• What the exercise asks: Copy all the records word for word, apart from any pictures.

• Material provided:

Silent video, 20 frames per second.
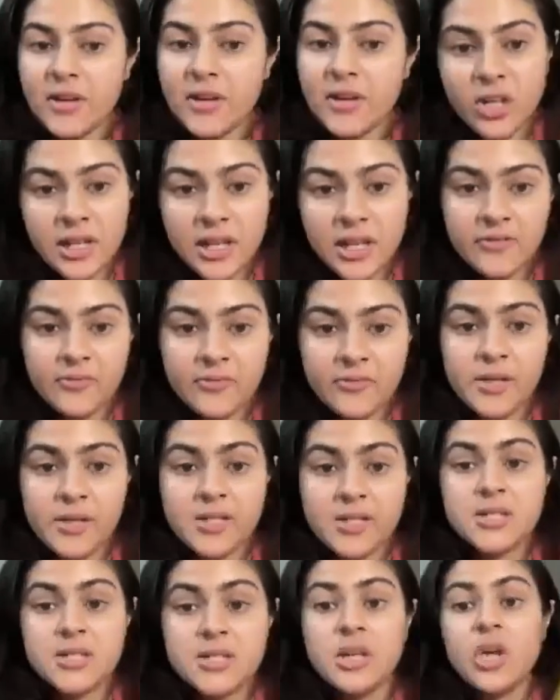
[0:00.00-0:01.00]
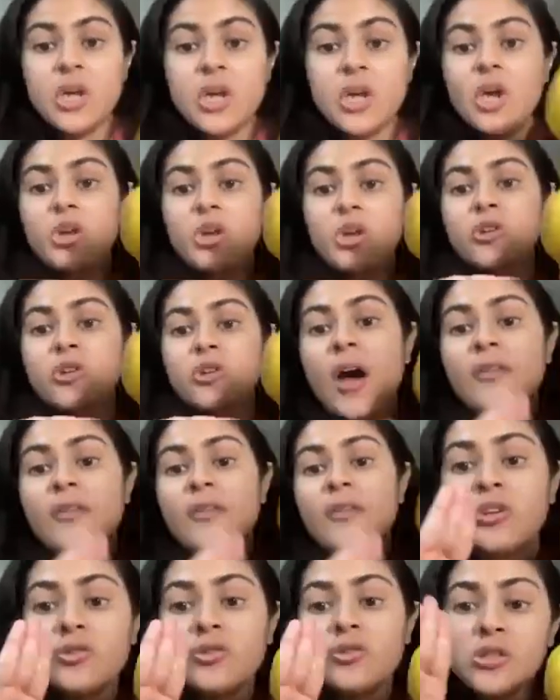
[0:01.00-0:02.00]
for your left breast. You have
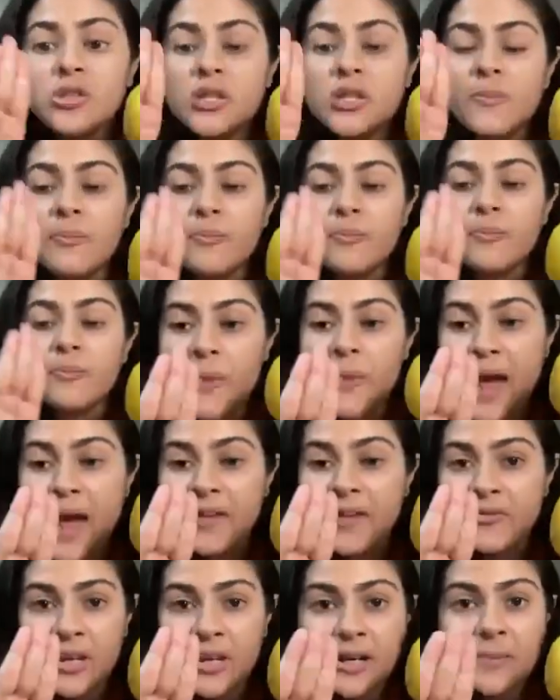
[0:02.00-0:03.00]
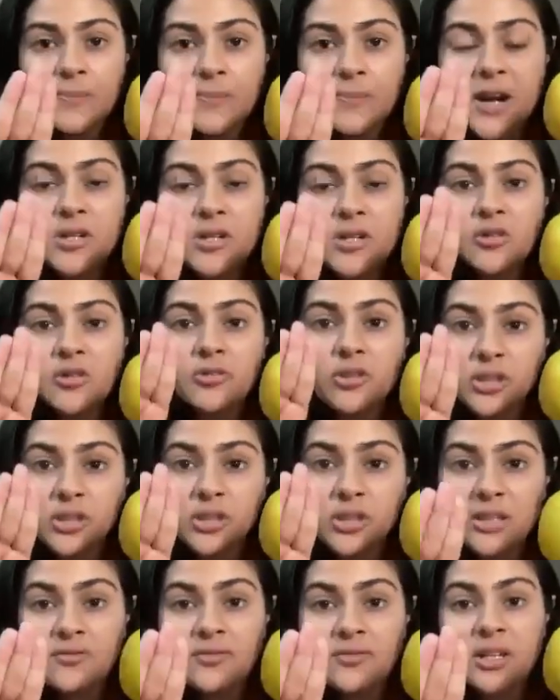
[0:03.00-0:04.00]
to use the finger pads of your
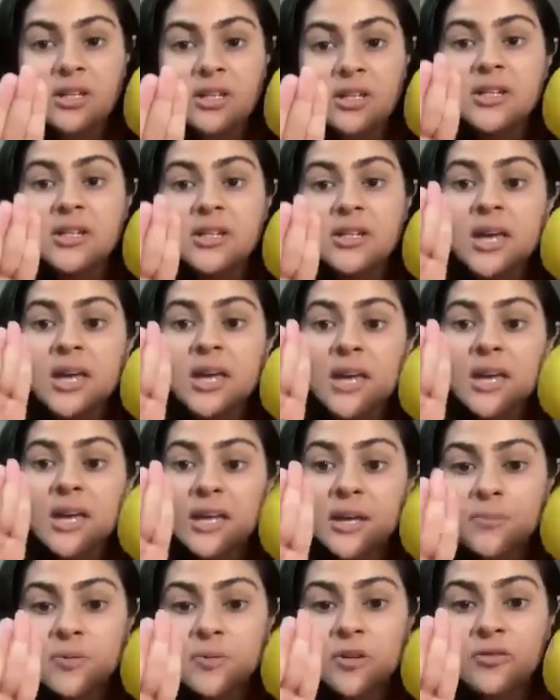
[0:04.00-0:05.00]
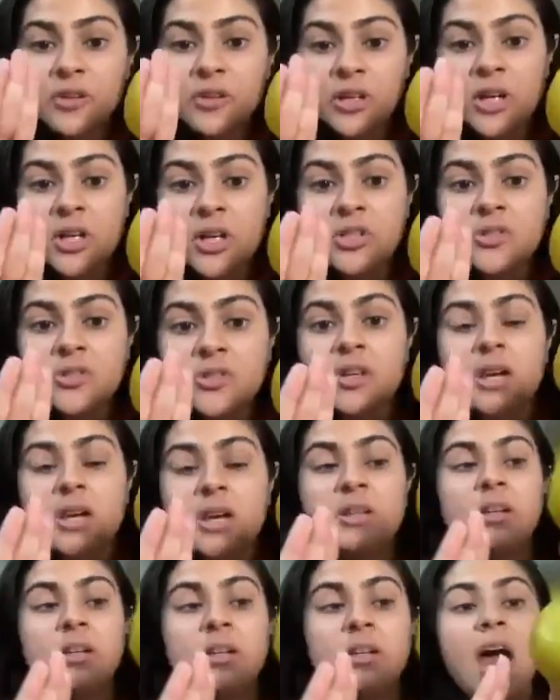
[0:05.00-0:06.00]
three fingers. Keep your fingers
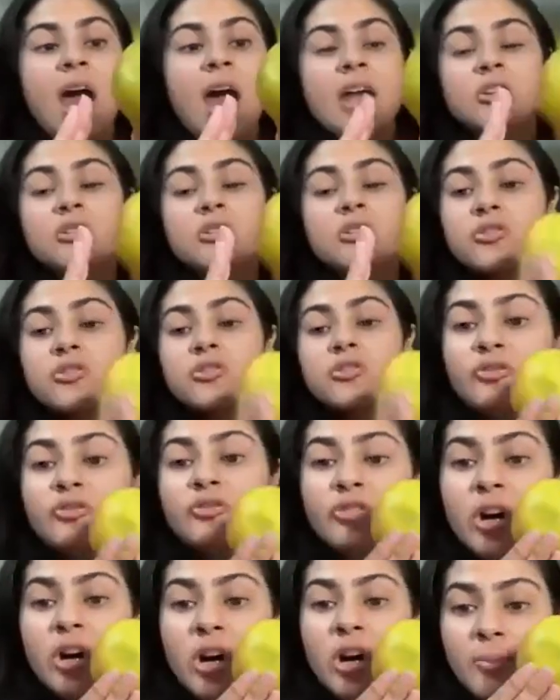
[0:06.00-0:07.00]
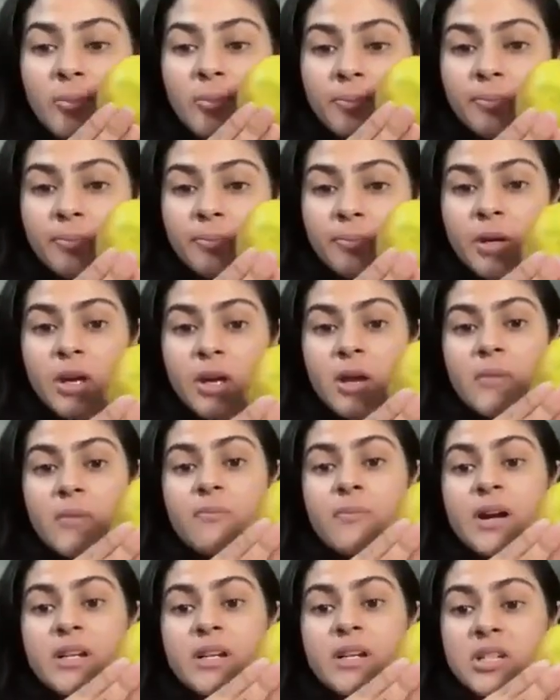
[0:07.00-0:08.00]
together and use firm,
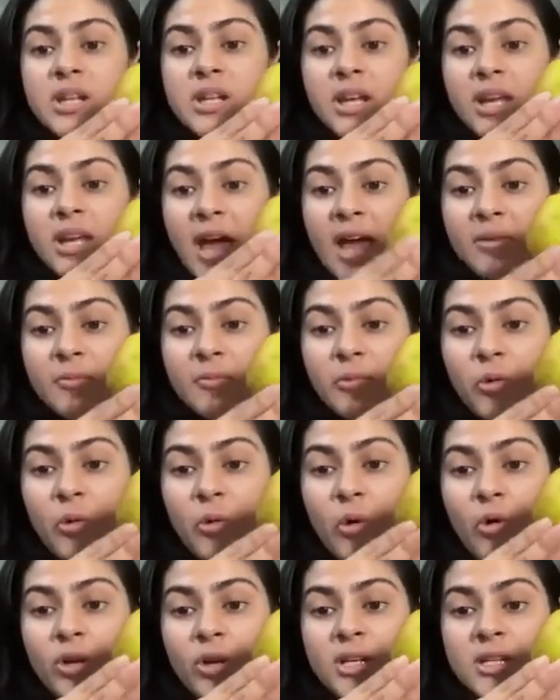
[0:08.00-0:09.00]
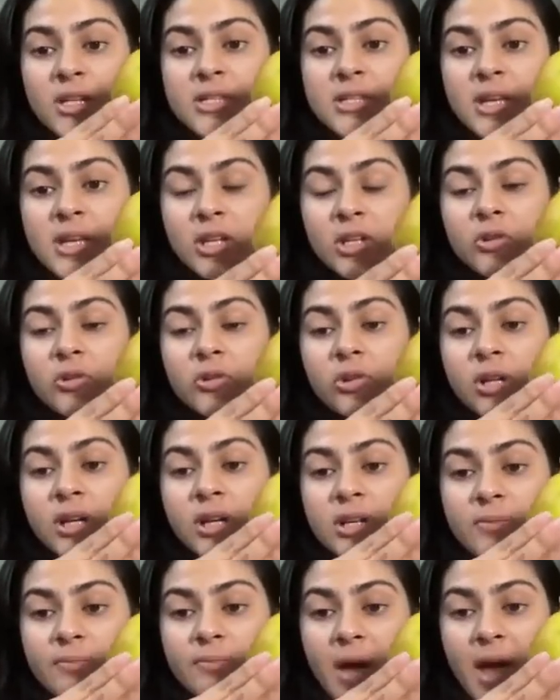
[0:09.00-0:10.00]
but and go in a
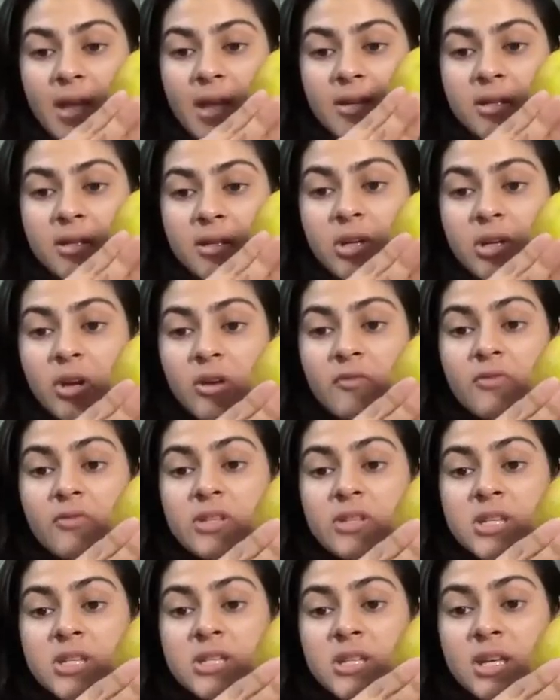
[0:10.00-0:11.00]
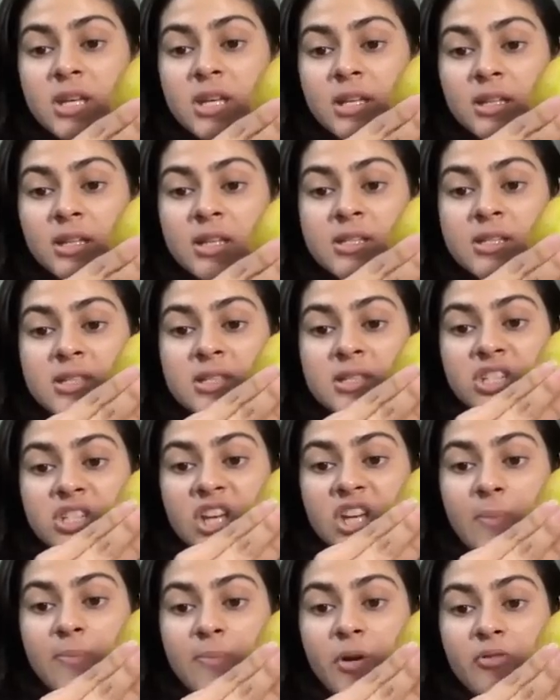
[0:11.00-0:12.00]
circular manner, which is in the
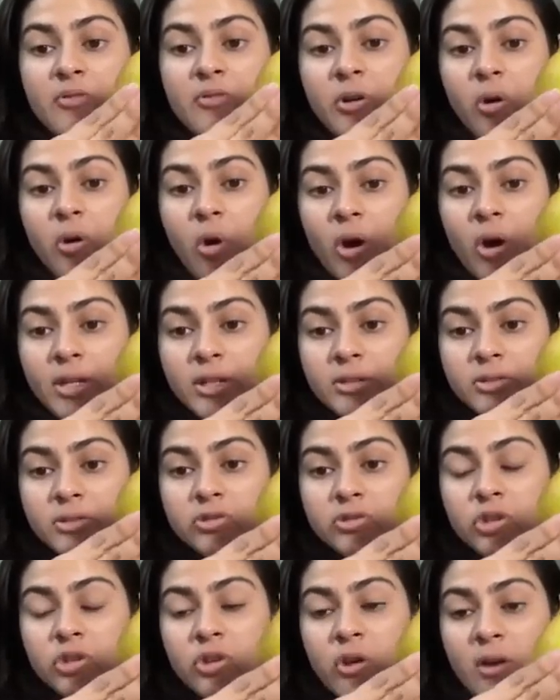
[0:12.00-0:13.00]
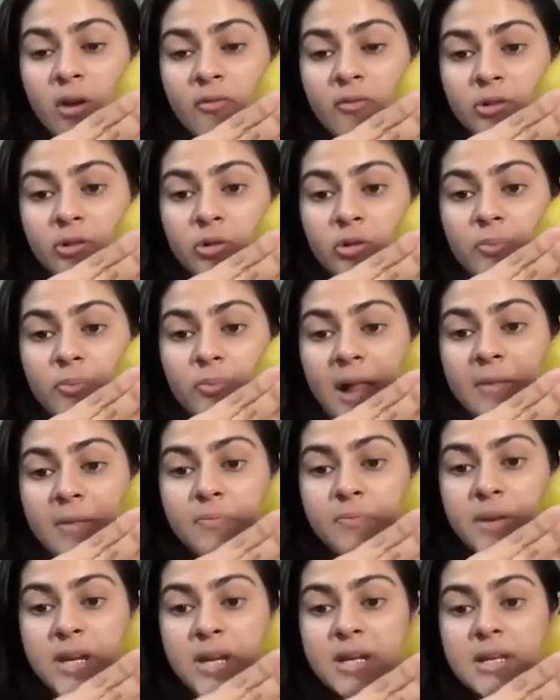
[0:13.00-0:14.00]
shape of a coin. So you have to
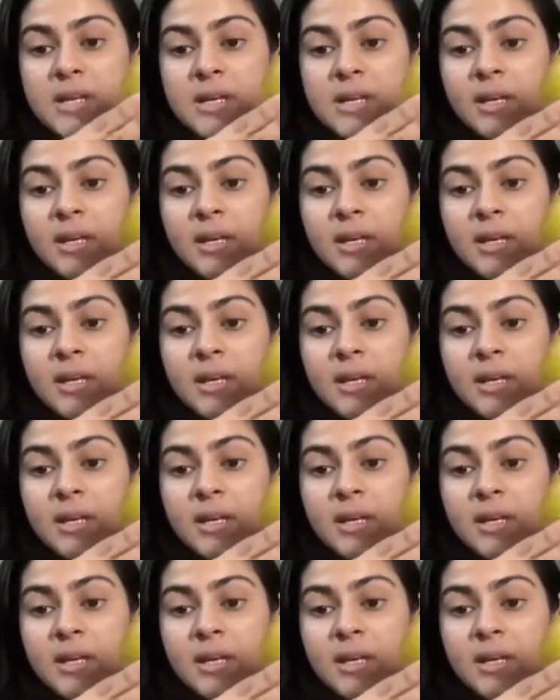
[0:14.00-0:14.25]
palpate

• Written response:
Silent video, 20 frames per second.
[0:00.00-0:01.00]
[0:01.00-0:02.00]
for your left breast. You have
[0:02.00-0:03.00]
[0:03.00-0:04.00]
to use the finger pads of your
[0:04.00-0:05.00]
[0:05.00-0:06.00]
three fingers. Keep your fingers
[0:06.00-0:07.00]
[0:07.00-0:08.00]
together and use firm,
[0:08.00-0:09.00]
[0:09.00-0:10.00]
but and go in a
[0:10.00-0:11.00]
[0:11.00-0:12.00]
circular manner, which is in the
[0:12.00-0:13.00]
[0:13.00-0:14.00]
shape of a coin. So you have to
[0:14.00-0:14.25]
palpate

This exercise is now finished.